What the task requires ▸ Give back an exact copy of the entries beneath, minus the pictures.

Saved data entries ▸
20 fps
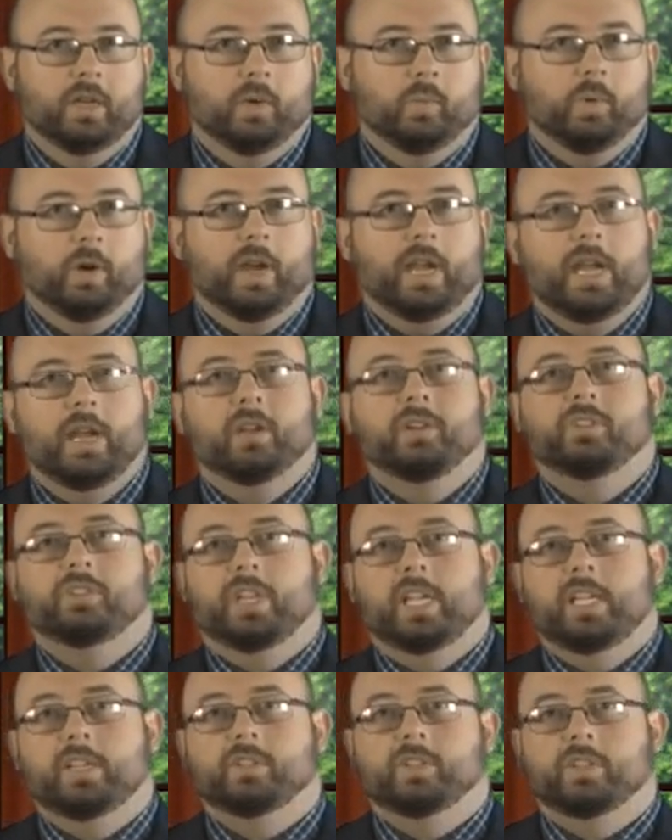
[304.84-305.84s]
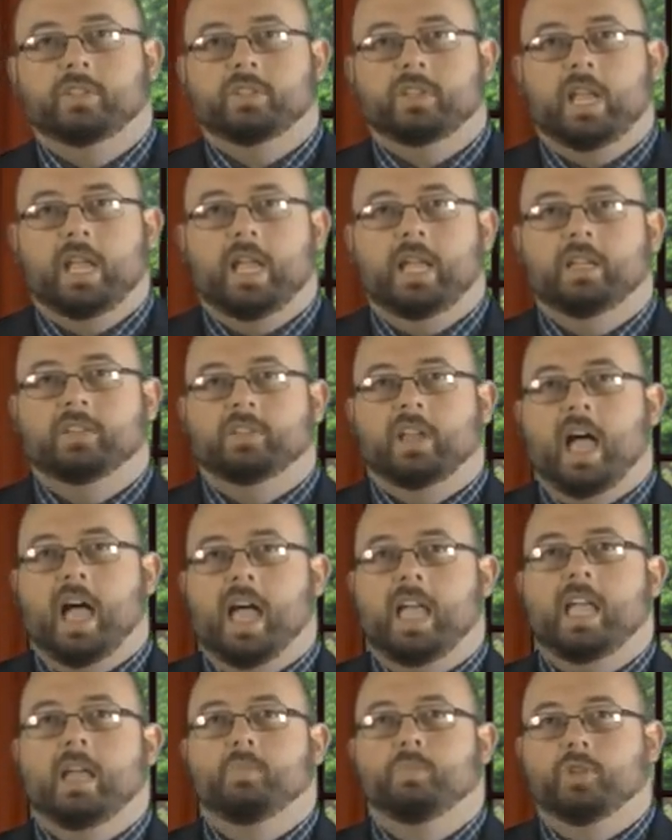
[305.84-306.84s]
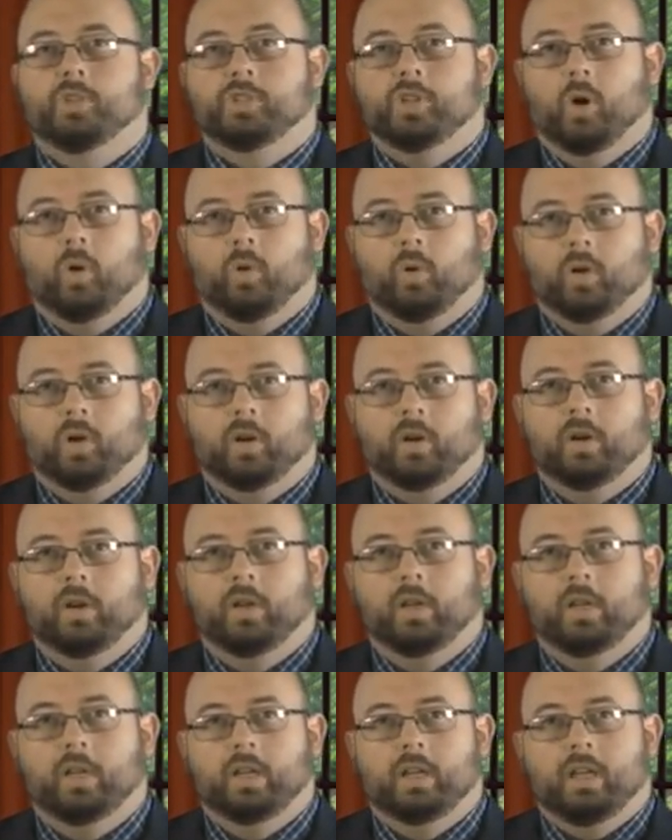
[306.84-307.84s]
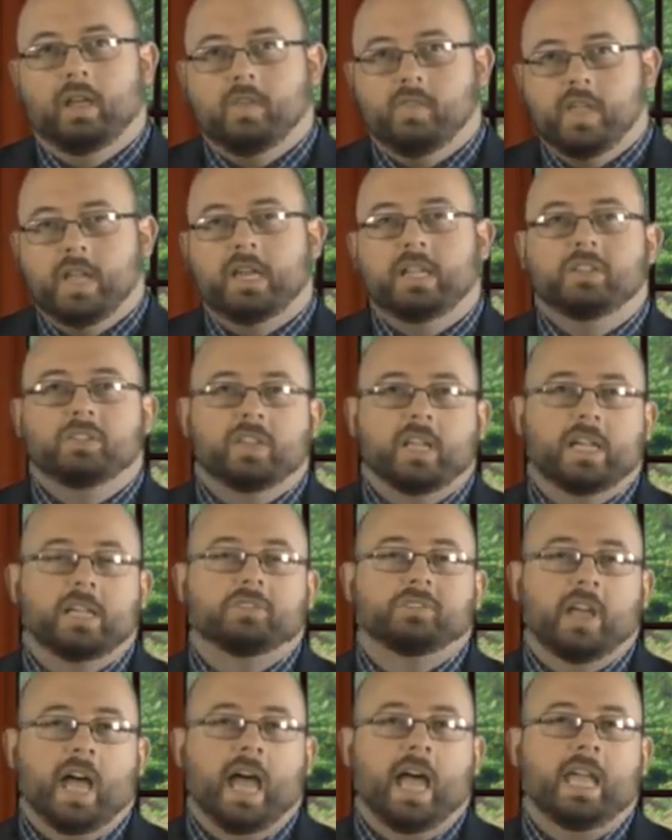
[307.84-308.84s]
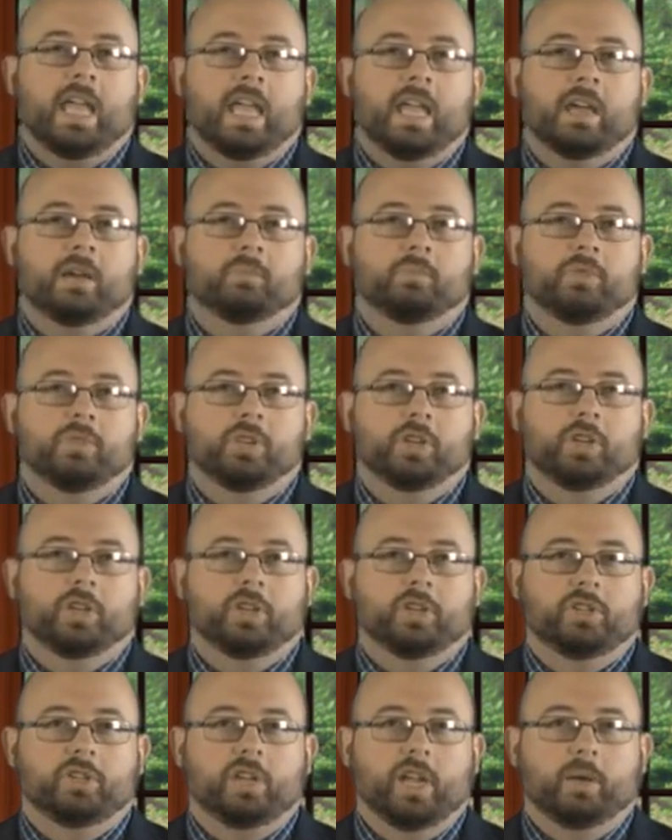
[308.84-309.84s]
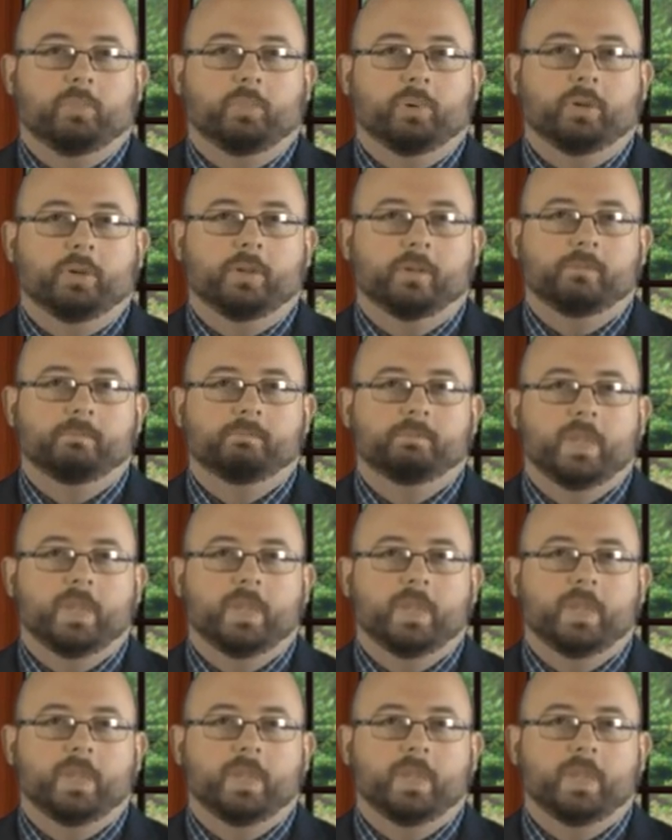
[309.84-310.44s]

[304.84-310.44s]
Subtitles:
where here Jesus says, I am the door, and then He says, I am the good shepherd.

Exercise answer ▸
20 fps
[304.84-305.84s]
[305.84-306.84s]
[306.84-307.84s]
[307.84-308.84s]
[308.84-309.84s]
[309.84-310.44s]

[304.84-310.44s]
Subtitles:
where here Jesus says, I am the door, and then He says, I am the good shepherd.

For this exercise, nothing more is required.